Task goal: Would you please return the data below verbatim, without its pictures?

Data supplied:
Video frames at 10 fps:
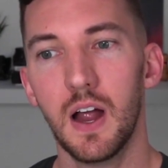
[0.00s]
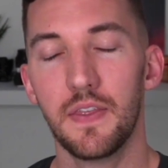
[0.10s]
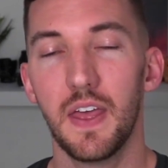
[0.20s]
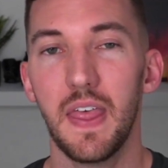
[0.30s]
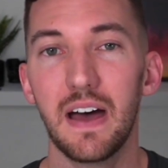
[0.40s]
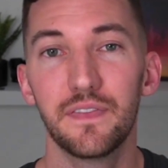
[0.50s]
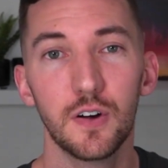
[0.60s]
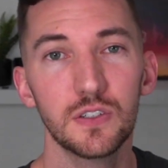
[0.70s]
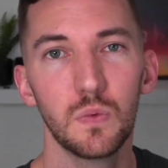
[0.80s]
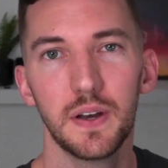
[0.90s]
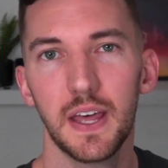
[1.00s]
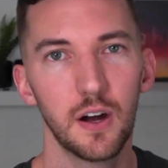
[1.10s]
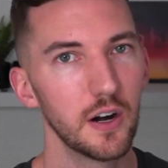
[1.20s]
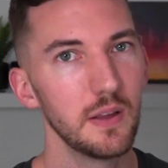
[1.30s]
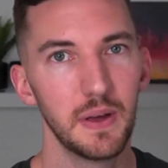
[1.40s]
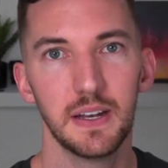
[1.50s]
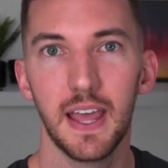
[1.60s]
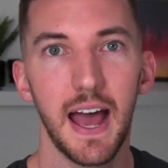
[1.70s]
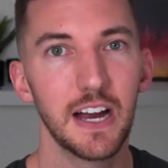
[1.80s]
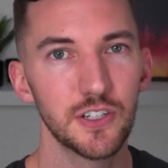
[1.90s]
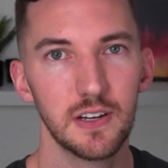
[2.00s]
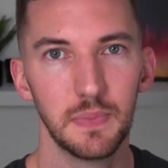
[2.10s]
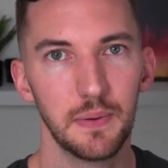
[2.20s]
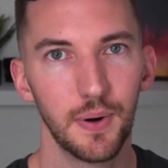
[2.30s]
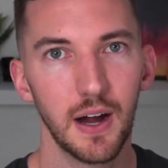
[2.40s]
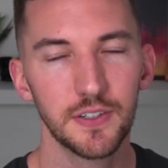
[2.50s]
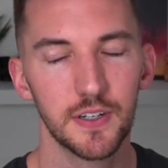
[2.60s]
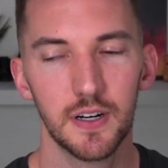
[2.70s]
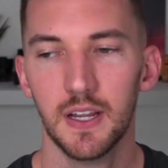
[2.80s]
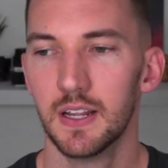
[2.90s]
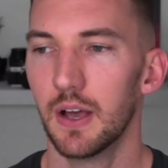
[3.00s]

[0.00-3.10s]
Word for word: then that first one had already been cached in my browser.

Solved exercise:
Video frames at 10 fps:
[0.00s]
[0.10s]
[0.20s]
[0.30s]
[0.40s]
[0.50s]
[0.60s]
[0.70s]
[0.80s]
[0.90s]
[1.00s]
[1.10s]
[1.20s]
[1.30s]
[1.40s]
[1.50s]
[1.60s]
[1.70s]
[1.80s]
[1.90s]
[2.00s]
[2.10s]
[2.20s]
[2.30s]
[2.40s]
[2.50s]
[2.60s]
[2.70s]
[2.80s]
[2.90s]
[3.00s]

[0.00-3.10s]
Word for word: then that first one had already been cached in my browser.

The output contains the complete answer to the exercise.